### [Aim of the exercise]
Set down every record below exactly as written.

### [Input records]
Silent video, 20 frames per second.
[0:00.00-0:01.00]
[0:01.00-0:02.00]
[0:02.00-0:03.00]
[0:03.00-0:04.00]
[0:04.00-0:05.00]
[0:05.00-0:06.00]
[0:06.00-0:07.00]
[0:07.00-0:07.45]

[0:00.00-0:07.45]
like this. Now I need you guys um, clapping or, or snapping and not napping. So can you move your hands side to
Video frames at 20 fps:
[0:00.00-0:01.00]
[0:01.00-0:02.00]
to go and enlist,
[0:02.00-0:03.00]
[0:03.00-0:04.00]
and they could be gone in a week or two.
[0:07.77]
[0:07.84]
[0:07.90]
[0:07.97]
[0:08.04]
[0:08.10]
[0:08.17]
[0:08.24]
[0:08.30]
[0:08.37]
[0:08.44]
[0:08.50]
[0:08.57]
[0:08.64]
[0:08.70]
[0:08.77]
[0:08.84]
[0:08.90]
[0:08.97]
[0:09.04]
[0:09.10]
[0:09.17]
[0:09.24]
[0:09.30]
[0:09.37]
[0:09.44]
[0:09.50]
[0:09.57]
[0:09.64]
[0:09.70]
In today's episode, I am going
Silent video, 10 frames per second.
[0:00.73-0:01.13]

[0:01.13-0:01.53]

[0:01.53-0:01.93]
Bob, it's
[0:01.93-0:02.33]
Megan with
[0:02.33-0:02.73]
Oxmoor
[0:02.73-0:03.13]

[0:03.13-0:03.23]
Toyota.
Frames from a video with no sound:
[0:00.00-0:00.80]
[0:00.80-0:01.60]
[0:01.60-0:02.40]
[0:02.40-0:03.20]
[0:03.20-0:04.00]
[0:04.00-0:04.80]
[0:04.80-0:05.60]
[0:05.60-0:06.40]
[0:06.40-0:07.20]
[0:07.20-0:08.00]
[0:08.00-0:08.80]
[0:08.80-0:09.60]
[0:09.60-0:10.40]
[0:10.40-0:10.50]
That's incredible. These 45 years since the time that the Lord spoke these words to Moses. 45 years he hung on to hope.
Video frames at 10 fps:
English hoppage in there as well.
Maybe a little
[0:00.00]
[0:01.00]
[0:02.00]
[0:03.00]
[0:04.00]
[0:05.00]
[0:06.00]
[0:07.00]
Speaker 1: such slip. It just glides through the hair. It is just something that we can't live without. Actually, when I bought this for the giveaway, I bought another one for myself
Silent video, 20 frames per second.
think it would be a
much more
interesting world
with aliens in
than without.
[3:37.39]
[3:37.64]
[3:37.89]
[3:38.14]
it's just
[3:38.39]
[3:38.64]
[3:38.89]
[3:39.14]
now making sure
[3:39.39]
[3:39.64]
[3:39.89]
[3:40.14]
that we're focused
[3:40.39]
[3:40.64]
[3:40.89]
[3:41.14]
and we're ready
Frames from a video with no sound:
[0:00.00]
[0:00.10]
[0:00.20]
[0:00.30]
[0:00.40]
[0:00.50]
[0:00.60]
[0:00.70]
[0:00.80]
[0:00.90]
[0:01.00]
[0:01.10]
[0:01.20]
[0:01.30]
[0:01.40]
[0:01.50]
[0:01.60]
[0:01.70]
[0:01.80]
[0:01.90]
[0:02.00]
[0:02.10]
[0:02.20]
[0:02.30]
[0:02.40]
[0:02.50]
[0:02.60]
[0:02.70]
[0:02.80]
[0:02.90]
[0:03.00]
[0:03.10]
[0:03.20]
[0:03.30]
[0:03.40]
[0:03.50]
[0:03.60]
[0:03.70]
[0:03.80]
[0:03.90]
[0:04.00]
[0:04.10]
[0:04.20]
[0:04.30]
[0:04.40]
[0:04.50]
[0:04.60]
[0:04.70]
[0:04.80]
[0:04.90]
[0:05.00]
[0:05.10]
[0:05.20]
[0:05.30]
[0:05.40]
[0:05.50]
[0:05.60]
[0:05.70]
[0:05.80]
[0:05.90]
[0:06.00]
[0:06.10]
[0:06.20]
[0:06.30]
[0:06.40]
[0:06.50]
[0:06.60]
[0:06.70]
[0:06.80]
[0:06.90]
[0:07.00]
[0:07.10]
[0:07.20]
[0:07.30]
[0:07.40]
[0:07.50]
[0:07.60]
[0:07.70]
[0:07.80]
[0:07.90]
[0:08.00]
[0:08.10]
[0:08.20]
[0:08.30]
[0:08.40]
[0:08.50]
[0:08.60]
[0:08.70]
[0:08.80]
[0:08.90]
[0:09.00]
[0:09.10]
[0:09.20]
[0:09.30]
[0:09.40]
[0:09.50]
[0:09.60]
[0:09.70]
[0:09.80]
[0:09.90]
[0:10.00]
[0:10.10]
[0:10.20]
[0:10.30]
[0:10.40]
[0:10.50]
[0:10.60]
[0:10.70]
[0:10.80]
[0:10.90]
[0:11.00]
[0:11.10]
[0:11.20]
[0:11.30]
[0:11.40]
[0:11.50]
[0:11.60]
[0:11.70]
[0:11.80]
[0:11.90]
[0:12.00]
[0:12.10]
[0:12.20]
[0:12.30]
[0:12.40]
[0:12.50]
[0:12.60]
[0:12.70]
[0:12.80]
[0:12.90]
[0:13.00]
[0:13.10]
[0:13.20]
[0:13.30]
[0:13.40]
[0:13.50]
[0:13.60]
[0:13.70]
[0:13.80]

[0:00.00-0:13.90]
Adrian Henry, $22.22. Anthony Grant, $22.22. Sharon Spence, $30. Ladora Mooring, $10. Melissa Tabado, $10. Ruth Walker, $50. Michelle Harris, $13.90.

### [Reply to the exercise]
Silent video, 20 frames per second.
[0:00.00-0:01.00]
[0:01.00-0:02.00]
[0:02.00-0:03.00]
[0:03.00-0:04.00]
[0:04.00-0:05.00]
[0:05.00-0:06.00]
[0:06.00-0:07.00]
[0:07.00-0:07.45]

[0:00.00-0:07.45]
like this. Now I need you guys um, clapping or, or snapping and not napping. So can you move your hands side to
Video frames at 20 fps:
[0:00.00-0:01.00]
[0:01.00-0:02.00]
to go and enlist,
[0:02.00-0:03.00]
[0:03.00-0:04.00]
and they could be gone in a week or two.
[0:07.77]
[0:07.84]
[0:07.90]
[0:07.97]
[0:08.04]
[0:08.10]
[0:08.17]
[0:08.24]
[0:08.30]
[0:08.37]
[0:08.44]
[0:08.50]
[0:08.57]
[0:08.64]
[0:08.70]
[0:08.77]
[0:08.84]
[0:08.90]
[0:08.97]
[0:09.04]
[0:09.10]
[0:09.17]
[0:09.24]
[0:09.30]
[0:09.37]
[0:09.44]
[0:09.50]
[0:09.57]
[0:09.64]
[0:09.70]
In today's episode, I am going
Silent video, 10 frames per second.
[0:00.73-0:01.13]

[0:01.13-0:01.53]

[0:01.53-0:01.93]
Bob, it's
[0:01.93-0:02.33]
Megan with
[0:02.33-0:02.73]
Oxmoor
[0:02.73-0:03.13]

[0:03.13-0:03.23]
Toyota.
Frames from a video with no sound:
[0:00.00-0:00.80]
[0:00.80-0:01.60]
[0:01.60-0:02.40]
[0:02.40-0:03.20]
[0:03.20-0:04.00]
[0:04.00-0:04.80]
[0:04.80-0:05.60]
[0:05.60-0:06.40]
[0:06.40-0:07.20]
[0:07.20-0:08.00]
[0:08.00-0:08.80]
[0:08.80-0:09.60]
[0:09.60-0:10.40]
[0:10.40-0:10.50]
That's incredible. These 45 years since the time that the Lord spoke these words to Moses. 45 years he hung on to hope.
Video frames at 10 fps:
English hoppage in there as well.
Maybe a little
[0:00.00]
[0:01.00]
[0:02.00]
[0:03.00]
[0:04.00]
[0:05.00]
[0:06.00]
[0:07.00]
Speaker 1: such slip. It just glides through the hair. It is just something that we can't live without. Actually, when I bought this for the giveaway, I bought another one for myself
Silent video, 20 frames per second.
think it would be a
much more
interesting world
with aliens in
than without.
[3:37.39]
[3:37.64]
[3:37.89]
[3:38.14]
it's just
[3:38.39]
[3:38.64]
[3:38.89]
[3:39.14]
now making sure
[3:39.39]
[3:39.64]
[3:39.89]
[3:40.14]
that we're focused
[3:40.39]
[3:40.64]
[3:40.89]
[3:41.14]
and we're ready
Frames from a video with no sound:
[0:00.00]
[0:00.10]
[0:00.20]
[0:00.30]
[0:00.40]
[0:00.50]
[0:00.60]
[0:00.70]
[0:00.80]
[0:00.90]
[0:01.00]
[0:01.10]
[0:01.20]
[0:01.30]
[0:01.40]
[0:01.50]
[0:01.60]
[0:01.70]
[0:01.80]
[0:01.90]
[0:02.00]
[0:02.10]
[0:02.20]
[0:02.30]
[0:02.40]
[0:02.50]
[0:02.60]
[0:02.70]
[0:02.80]
[0:02.90]
[0:03.00]
[0:03.10]
[0:03.20]
[0:03.30]
[0:03.40]
[0:03.50]
[0:03.60]
[0:03.70]
[0:03.80]
[0:03.90]
[0:04.00]
[0:04.10]
[0:04.20]
[0:04.30]
[0:04.40]
[0:04.50]
[0:04.60]
[0:04.70]
[0:04.80]
[0:04.90]
[0:05.00]
[0:05.10]
[0:05.20]
[0:05.30]
[0:05.40]
[0:05.50]
[0:05.60]
[0:05.70]
[0:05.80]
[0:05.90]
[0:06.00]
[0:06.10]
[0:06.20]
[0:06.30]
[0:06.40]
[0:06.50]
[0:06.60]
[0:06.70]
[0:06.80]
[0:06.90]
[0:07.00]
[0:07.10]
[0:07.20]
[0:07.30]
[0:07.40]
[0:07.50]
[0:07.60]
[0:07.70]
[0:07.80]
[0:07.90]
[0:08.00]
[0:08.10]
[0:08.20]
[0:08.30]
[0:08.40]
[0:08.50]
[0:08.60]
[0:08.70]
[0:08.80]
[0:08.90]
[0:09.00]
[0:09.10]
[0:09.20]
[0:09.30]
[0:09.40]
[0:09.50]
[0:09.60]
[0:09.70]
[0:09.80]
[0:09.90]
[0:10.00]
[0:10.10]
[0:10.20]
[0:10.30]
[0:10.40]
[0:10.50]
[0:10.60]
[0:10.70]
[0:10.80]
[0:10.90]
[0:11.00]
[0:11.10]
[0:11.20]
[0:11.30]
[0:11.40]
[0:11.50]
[0:11.60]
[0:11.70]
[0:11.80]
[0:11.90]
[0:12.00]
[0:12.10]
[0:12.20]
[0:12.30]
[0:12.40]
[0:12.50]
[0:12.60]
[0:12.70]
[0:12.80]
[0:12.90]
[0:13.00]
[0:13.10]
[0:13.20]
[0:13.30]
[0:13.40]
[0:13.50]
[0:13.60]
[0:13.70]
[0:13.80]

[0:00.00-0:13.90]
Adrian Henry, $22.22. Anthony Grant, $22.22. Sharon Spence, $30. Ladora Mooring, $10. Melissa Tabado, $10. Ruth Walker, $50. Michelle Harris, $13.90.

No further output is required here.